▶ WHAT YOU SHOULD DO: Scan the entries below and return each line that contains "frames".
++++++++++
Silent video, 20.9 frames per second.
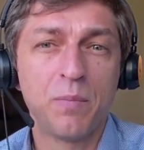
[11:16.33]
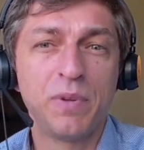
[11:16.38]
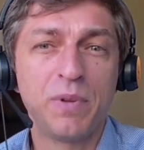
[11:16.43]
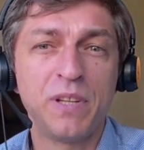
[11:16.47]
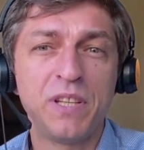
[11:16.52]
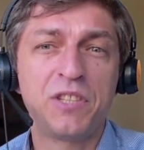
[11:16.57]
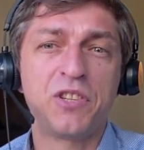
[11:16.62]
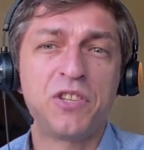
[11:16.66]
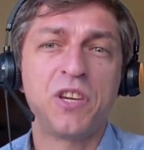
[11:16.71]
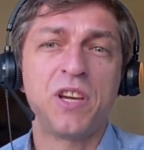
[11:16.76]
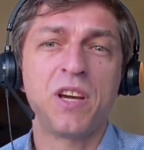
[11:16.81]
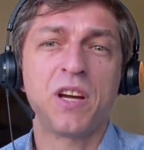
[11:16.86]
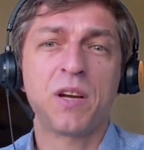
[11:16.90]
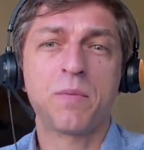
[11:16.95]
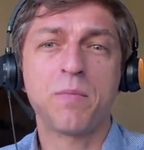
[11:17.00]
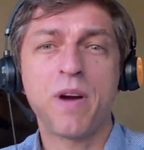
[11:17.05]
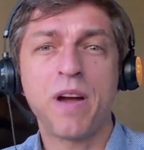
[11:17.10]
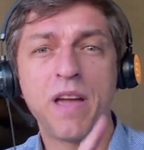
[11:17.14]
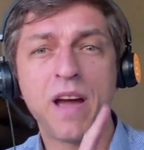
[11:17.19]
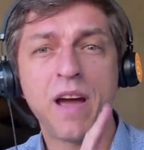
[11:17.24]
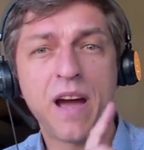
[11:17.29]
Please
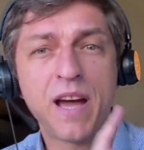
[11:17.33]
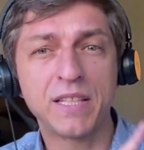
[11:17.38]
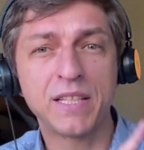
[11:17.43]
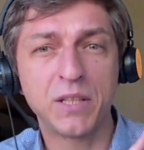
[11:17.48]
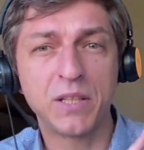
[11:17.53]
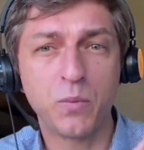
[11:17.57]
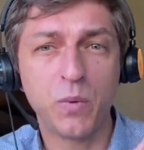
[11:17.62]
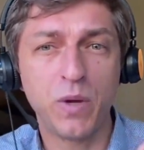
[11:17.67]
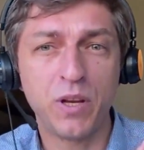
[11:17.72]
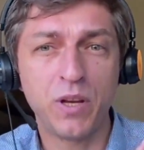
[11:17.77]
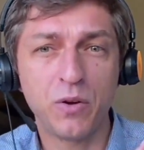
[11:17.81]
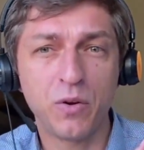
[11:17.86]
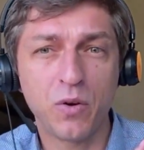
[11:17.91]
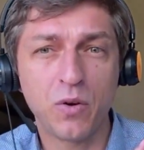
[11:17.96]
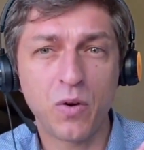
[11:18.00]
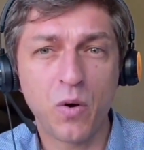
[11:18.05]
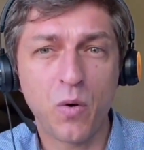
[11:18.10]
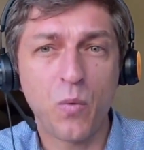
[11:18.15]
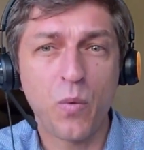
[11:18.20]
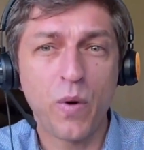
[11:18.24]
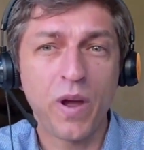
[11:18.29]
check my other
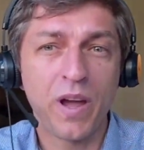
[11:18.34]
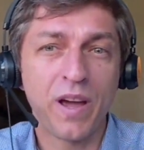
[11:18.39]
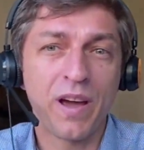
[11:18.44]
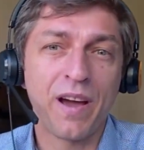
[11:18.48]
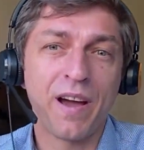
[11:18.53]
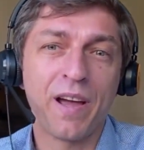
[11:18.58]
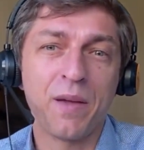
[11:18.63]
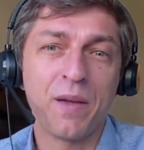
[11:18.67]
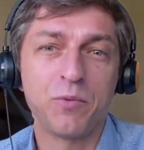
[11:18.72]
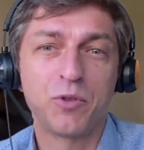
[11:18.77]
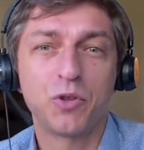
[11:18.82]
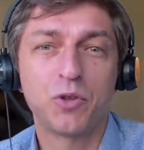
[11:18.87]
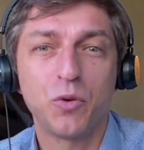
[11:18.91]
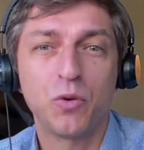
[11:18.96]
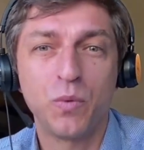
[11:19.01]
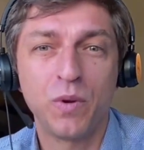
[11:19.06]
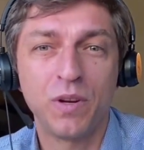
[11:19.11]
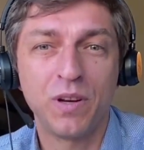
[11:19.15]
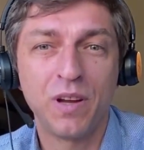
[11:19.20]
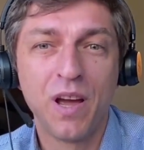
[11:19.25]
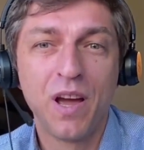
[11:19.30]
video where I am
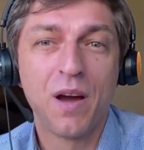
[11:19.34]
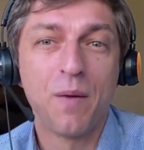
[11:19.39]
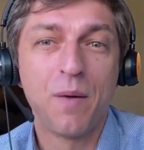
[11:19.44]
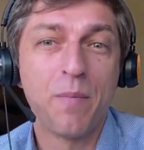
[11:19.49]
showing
++++++++++
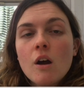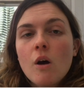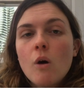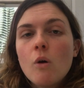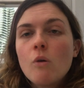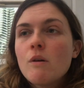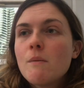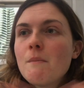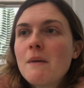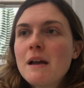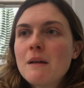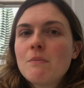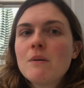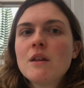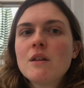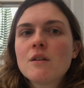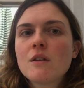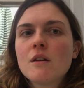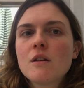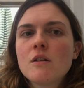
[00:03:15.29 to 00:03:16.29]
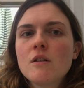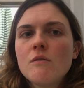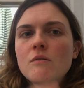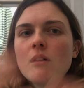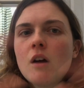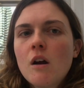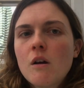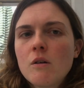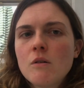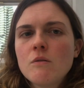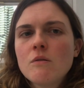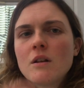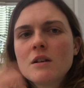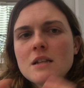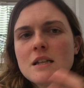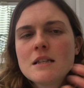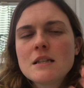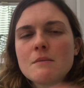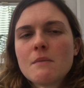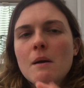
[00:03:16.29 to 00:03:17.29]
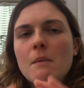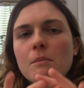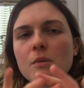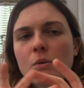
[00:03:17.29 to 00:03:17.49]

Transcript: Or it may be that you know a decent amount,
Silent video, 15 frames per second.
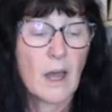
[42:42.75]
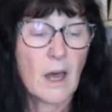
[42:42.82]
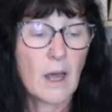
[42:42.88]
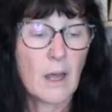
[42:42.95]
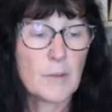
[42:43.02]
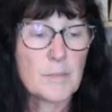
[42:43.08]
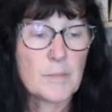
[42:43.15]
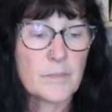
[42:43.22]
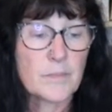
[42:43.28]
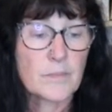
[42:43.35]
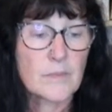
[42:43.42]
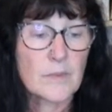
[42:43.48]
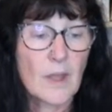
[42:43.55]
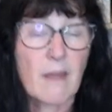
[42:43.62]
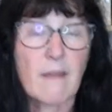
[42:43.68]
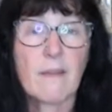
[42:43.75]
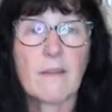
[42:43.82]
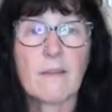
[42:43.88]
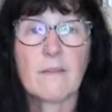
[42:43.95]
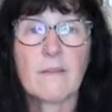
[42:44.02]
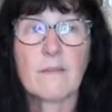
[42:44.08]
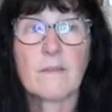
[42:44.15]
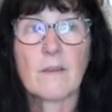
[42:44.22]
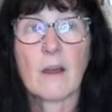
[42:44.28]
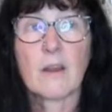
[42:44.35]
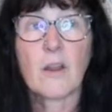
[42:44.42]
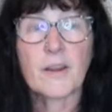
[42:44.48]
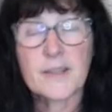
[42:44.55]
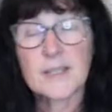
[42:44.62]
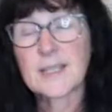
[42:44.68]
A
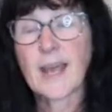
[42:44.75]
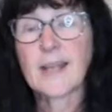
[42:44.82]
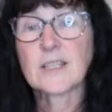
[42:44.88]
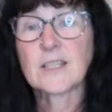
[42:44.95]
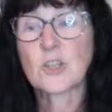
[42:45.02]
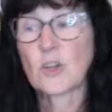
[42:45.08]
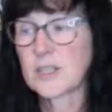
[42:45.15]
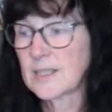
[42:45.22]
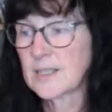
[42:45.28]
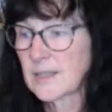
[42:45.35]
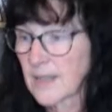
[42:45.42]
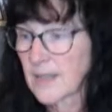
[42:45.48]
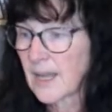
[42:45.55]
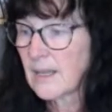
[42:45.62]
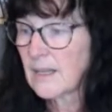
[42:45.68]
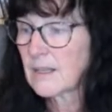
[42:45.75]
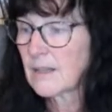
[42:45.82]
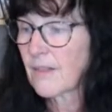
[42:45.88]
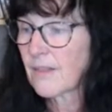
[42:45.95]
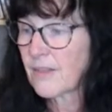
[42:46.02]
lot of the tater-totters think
++++++++++
▶ RESPONSE FOR THIS EXERCISE:
Silent video, 20.9 frames per second.
Silent video, 15 frames per second.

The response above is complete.